> **MATERIAL SHOWN**

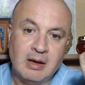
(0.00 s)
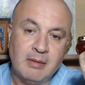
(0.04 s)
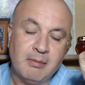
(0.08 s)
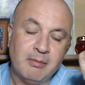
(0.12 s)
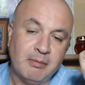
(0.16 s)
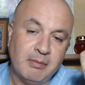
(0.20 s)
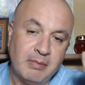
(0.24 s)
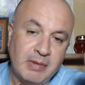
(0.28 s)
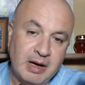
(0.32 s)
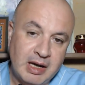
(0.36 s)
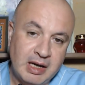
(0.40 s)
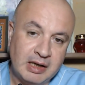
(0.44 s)

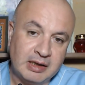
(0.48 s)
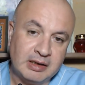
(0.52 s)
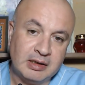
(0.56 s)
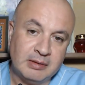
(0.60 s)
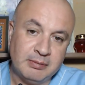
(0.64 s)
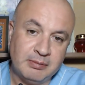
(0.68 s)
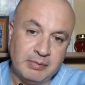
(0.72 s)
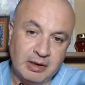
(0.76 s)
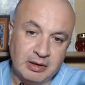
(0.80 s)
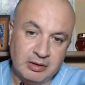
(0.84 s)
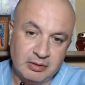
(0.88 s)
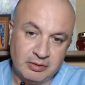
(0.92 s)

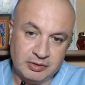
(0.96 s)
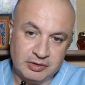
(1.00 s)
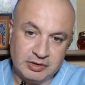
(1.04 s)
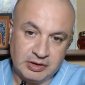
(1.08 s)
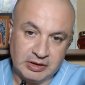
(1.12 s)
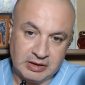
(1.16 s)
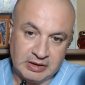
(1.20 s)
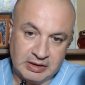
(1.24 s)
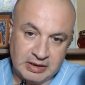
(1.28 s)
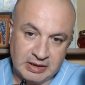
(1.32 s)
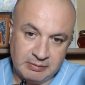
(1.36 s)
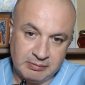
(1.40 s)

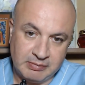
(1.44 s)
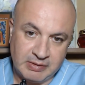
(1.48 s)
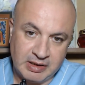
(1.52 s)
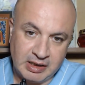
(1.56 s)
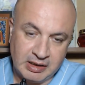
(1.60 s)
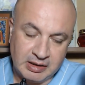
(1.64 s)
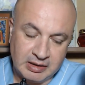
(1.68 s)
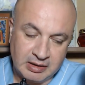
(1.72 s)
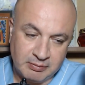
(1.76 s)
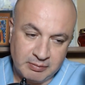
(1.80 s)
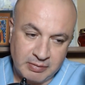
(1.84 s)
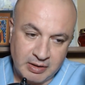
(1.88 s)

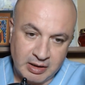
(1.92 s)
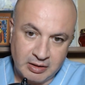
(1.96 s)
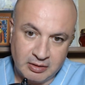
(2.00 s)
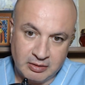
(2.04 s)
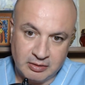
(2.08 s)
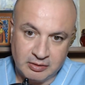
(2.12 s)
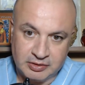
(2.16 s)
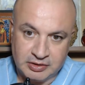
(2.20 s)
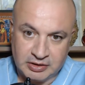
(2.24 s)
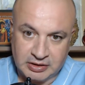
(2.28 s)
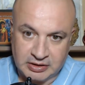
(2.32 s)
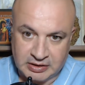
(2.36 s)

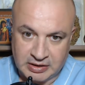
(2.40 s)
microbiologic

> **PROMPT**
The pictures stay out; please reproduce everything else in the entries exactly.

> **PROBLEM SOLUTION**
(0.00 s)
(0.04 s)
(0.08 s)
(0.12 s)
(0.16 s)
(0.20 s)
(0.24 s)
(0.28 s)
(0.32 s)
(0.36 s)
(0.40 s)
(0.44 s)

(0.48 s)
(0.52 s)
(0.56 s)
(0.60 s)
(0.64 s)
(0.68 s)
(0.72 s)
(0.76 s)
(0.80 s)
(0.84 s)
(0.88 s)
(0.92 s)

(0.96 s)
(1.00 s)
(1.04 s)
(1.08 s)
(1.12 s)
(1.16 s)
(1.20 s)
(1.24 s)
(1.28 s)
(1.32 s)
(1.36 s)
(1.40 s)

(1.44 s)
(1.48 s)
(1.52 s)
(1.56 s)
(1.60 s)
(1.64 s)
(1.68 s)
(1.72 s)
(1.76 s)
(1.80 s)
(1.84 s)
(1.88 s)

(1.92 s)
(1.96 s)
(2.00 s)
(2.04 s)
(2.08 s)
(2.12 s)
(2.16 s)
(2.20 s)
(2.24 s)
(2.28 s)
(2.32 s)
(2.36 s)

(2.40 s)
microbiologic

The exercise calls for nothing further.